On Saturday, May 7th, 2005, the UCLA Chinese Cultural Dance Club performed its annual Lotus Steps show at Royce Hall, UCLA. The auditorium was packed with students, community members, friends and family of the performers, and people generally interested in cultural events, all wishing to see this yearly display of Chinese cultural dance. This year, however, there was a modern twist to the tradition of Chinese dance; the second act was a series of short dances done entirely in modern dance style, incorporating moves from traditional dance, set to themes of the Chinese American experience.

The show opened with an introduction about the club and a brief history, as well as a fan dance performed by the club's artistic director, Josephine Louie. After that, the first act featured nine different dances with no repeat of styles. The first dance featured dancers dressed in lotus blossom dresses and a fog machine to give off the appearance of lotus flowers floating on a summer stream. Another was a ribbon dance entitled “flying goddesses,” with two dancers utilizing their ribbons to look like traditional Chinese goddesses. The first act also had several dances in the style of Chinese minorities, including Tibetan, Taiwanese, and Chinese Islamic dances. Another dance featured performer Jessica Lee dancing under a spotlight, with her shadow as part of the performance, reminiscent of an Apple iPod commercial. All of the dances had prerecorded music except for the Tai Chi-esque dance “evening bell,” which featured the music performed by the LA Quintonix Chinese Instrumental Ensemble.

The finale of the first act was a flag dance. The program ran smoothly without any major problems, except for a few minor prop issues during the flag dance. But the performers displayed a high degree of professionalism, quickly adjusting, and the show went on. The second act combined traditional motions and moves with modern dance style to create a hybridized form of dance. Josephine Louie commented that the decision to include modern dance this year was an effort to show that Chinese dance was not just about fans, ribbons, and traditional costumes; there has been a modern evolution, and the second act reflected the adaptation of Chinese traditional dance to modern dance. The act featured seven different dances with music and narration focusing on themes of the Asian American experience, though it seemed to be specifically geared toward Chinese Americans. It was fittingly titled “America!”

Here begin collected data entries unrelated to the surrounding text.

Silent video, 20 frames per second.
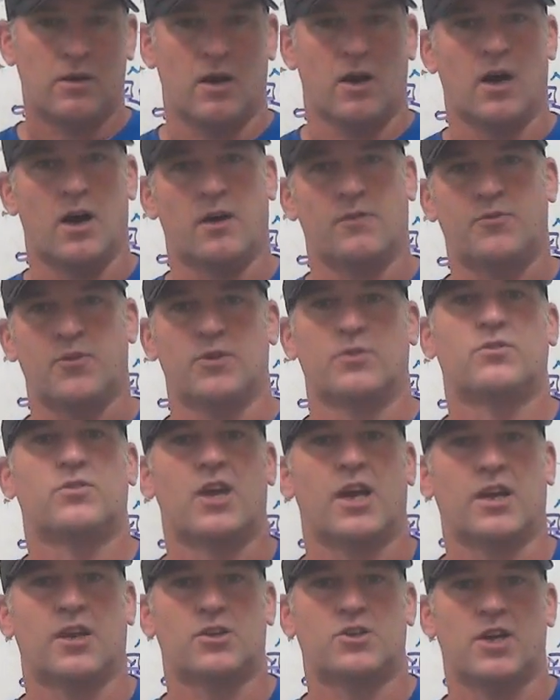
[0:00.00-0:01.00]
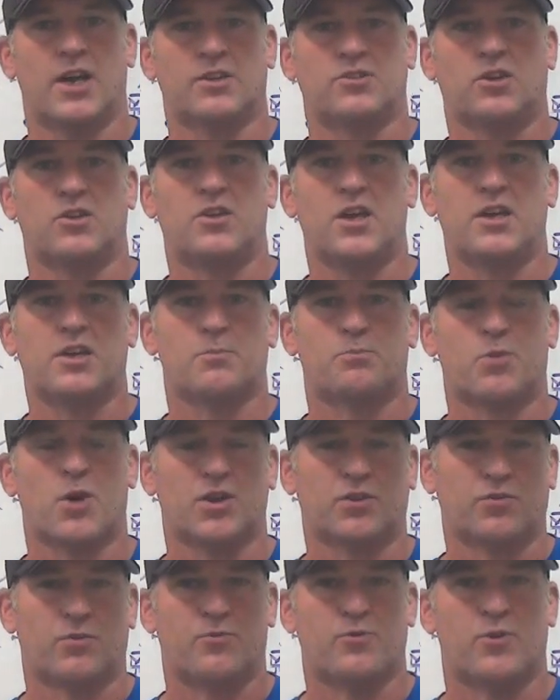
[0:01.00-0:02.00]
If you're taking a chance to
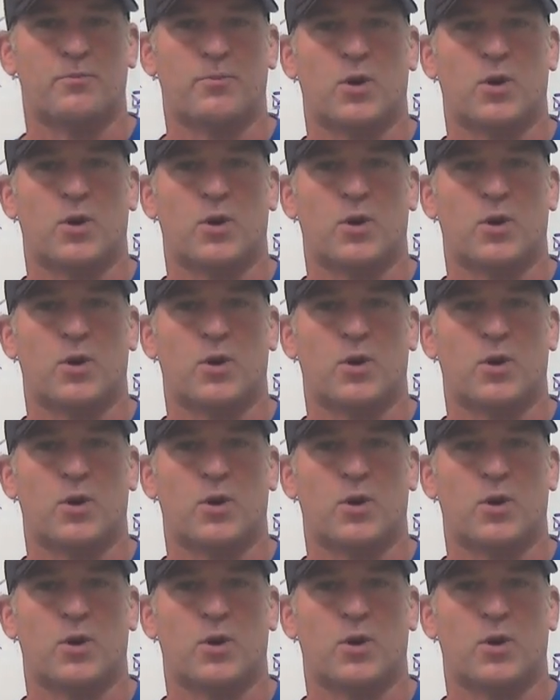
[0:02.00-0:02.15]
decompress from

In contrast to the first act, the second act used more live music, utilizing the Pasadena Young Musicians Orchestra and the South Bay Children's Choir for musical accompaniment. The monologue themes in the narration above the music focused on the war-torn immigrant experience -- fleeing China for Taiwan, and later the United States -- Chinese baby adoption into U.S. families, bicultural conflict between Chinese internalized, saving face, Americans seeking outside help with their problems, bi-ethnic identity issues for a Korean-Chinese girl, and anti-Asian racism in the United States despite cultural assimilation. Between the last dance and the finale, there was a photo montage projected onto the background showing the history of Chinese Americans, from the railroad workers to current prominent Chinese Americans such as Yo Yo Ma, and Yahoo! founder Jerry Yang, among others. Overall, the performance was a great showcase of Chinese dance, displaying the wide variety of styles from the varying cultural, regional, and minority groups of Chinese traditional dance in the first act, and showing the adaptation and hybridization of Chinese themes into modern dance by Chinese Americans in the second.